Upcoming 0.18 upgrade, 404 errors and infrastructure costs

sunaurus@lemm.ee · edit-2 1 year ago

Upcoming 0.18 upgrade, 404 errors and infrastructure costs

two_wheel2@lemm.ee · 1 year ago

Looks great! Thanks for doing this! I don’t see anywhere here the approximate monthly costs… only what the money is being spent on. Do you have a figure for how much goes into running this instance?

sunaurus@lemm.ee · 1 year ago

The current projected bill for our whole infra in the month of June is $147. This covers the load balancer, 3 servers + database server, object storage for image uploads and our e-mail service. This may increase a little bit if we go higher than expected on bandwidth, object storage or outgoing e-mails.

two_wheel2@lemm.ee · edit-2 1 year ago

Alright, I’m tossing my tiny hat into the sponsor ring. Thanks so much for putting this community together! I’m excited to see it grow. Just out of curiosity, what does the incremental cost look like? Does it scale well with users? Or does it explode a little bit?

sunaurus@lemm.ee · edit-2 1 year ago

That’s greatly appreciated!

In terms of costs of scaling, I would say we’re positioned a bit better than many other Lemmy instances at the moment, thanks to the fact that we employ horizontal scaling as much as possible for the Lemmy software itself.

By the way, AFAIK, lemm.ee is the only non-experimental Lemmy instance that has chosen to go with horizontal scaling so far. If anybody knows of any other instance that is doing it, I would be super interested to know about it! All the admins I’ve spoken to so far myself have confirmed that they are only doing vertical scaling.

More technical details below for anybody who is interested:

There are two approaches you can generally take for scaling - horizontal, where you add more load balanced nodes of more or less the same power, or vertical, where you increase the power of an individual node (of course a mixture of both is also possible).

One of the benefits of horizontal scaling is that in most cases, it’s significantly more flexible compared to vertical scaling. For example, at my current cloud provider, the only upgrade path for vertical scaling a server would be 8 CPU -> 16 CPU - 32 CPU -> 40 CPU. So if you’re on a 16 CPU server, and you need just a little bit more headroom, then your only option is to upgrade to the 32CPU server, which is straight up double the power (and cost!). Meanwhile, with horizontal scaling, you can just keep adding smaller servers (say 2 CPU each) one at a time, thus growing costs more gradually and appropriately for your actual needs.

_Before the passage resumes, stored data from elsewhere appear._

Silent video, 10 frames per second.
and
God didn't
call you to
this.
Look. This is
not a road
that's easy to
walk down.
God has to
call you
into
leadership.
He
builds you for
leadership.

So for lemm.ee, this horizontal scaling means that when our backend servers start getting overloaded, I can just add one or two more servers without exponentially increasing costs.

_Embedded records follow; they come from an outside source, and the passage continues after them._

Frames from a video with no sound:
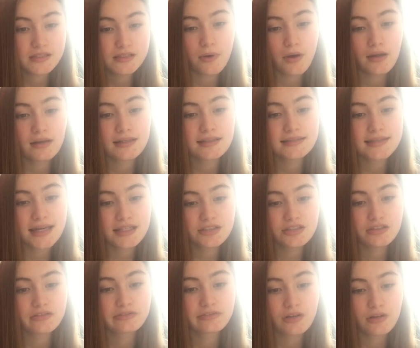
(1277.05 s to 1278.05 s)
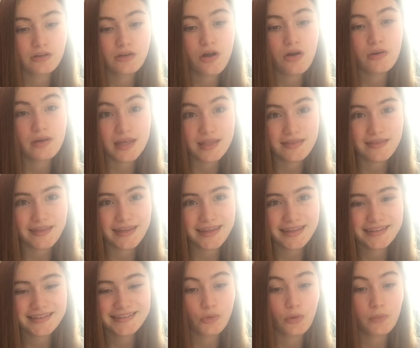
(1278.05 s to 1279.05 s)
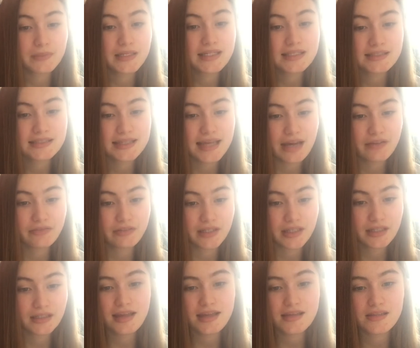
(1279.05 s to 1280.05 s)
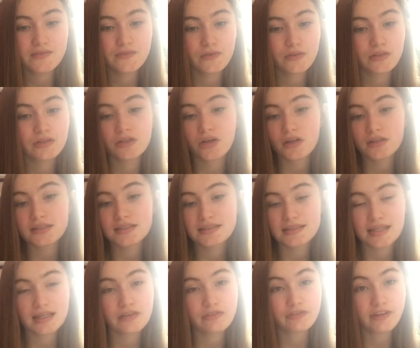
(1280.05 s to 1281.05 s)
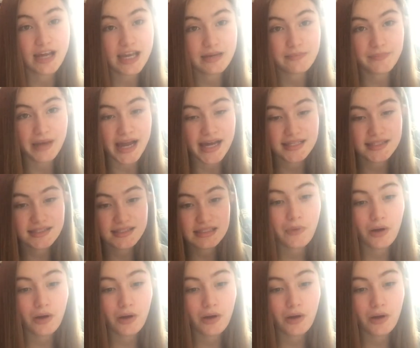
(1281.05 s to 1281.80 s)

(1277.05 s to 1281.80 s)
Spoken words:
Polytetrafluoroethene or PTFE is for non-stick frying pans.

OneDimensionPrinter@lemm.ee · 1 year ago

As someone who has “been there and done that” at a much larger scale than many devs may ever get a chance to (not a brag, it can suck royally) this really seems like the smart choice.

This is effectively a basic web server scenario and horizonal scaling tends to with really well to a point. And frankly it’ll be a long while before that becomes the bottleneck.

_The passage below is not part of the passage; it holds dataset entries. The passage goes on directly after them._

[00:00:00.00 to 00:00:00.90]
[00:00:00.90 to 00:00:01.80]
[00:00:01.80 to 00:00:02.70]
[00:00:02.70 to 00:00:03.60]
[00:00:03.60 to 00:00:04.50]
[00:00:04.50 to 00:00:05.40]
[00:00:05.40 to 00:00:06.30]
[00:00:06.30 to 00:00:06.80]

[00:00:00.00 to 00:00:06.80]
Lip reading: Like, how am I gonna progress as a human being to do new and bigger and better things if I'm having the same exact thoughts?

Smart choices you’re making. All the best and I’m happy to help out monetarily where I can!

electromage@lemm.ee · 1 year ago

Are your servers in one geographic region? Could you scale across regions for better performance?

sunaurus@lemm.ee · 1 year ago

I am already leveraging Cloudflare’s globally distributed cache, which helps improve performance even if you’re far away from the backend server. But this only helps partially, not with all types of requests.

lemm.ee is hosted in central Europe, and based on monitoring, it does seem that most users are having a pretty decent experience on lemm.ee regardless of their geographic location so far. One key exception to this are short windows of database load spikes, which last for roughly 10 seconds every 5 minutes. For these spikes, everybody is suffering equally, regardless of where they are in the world 😅.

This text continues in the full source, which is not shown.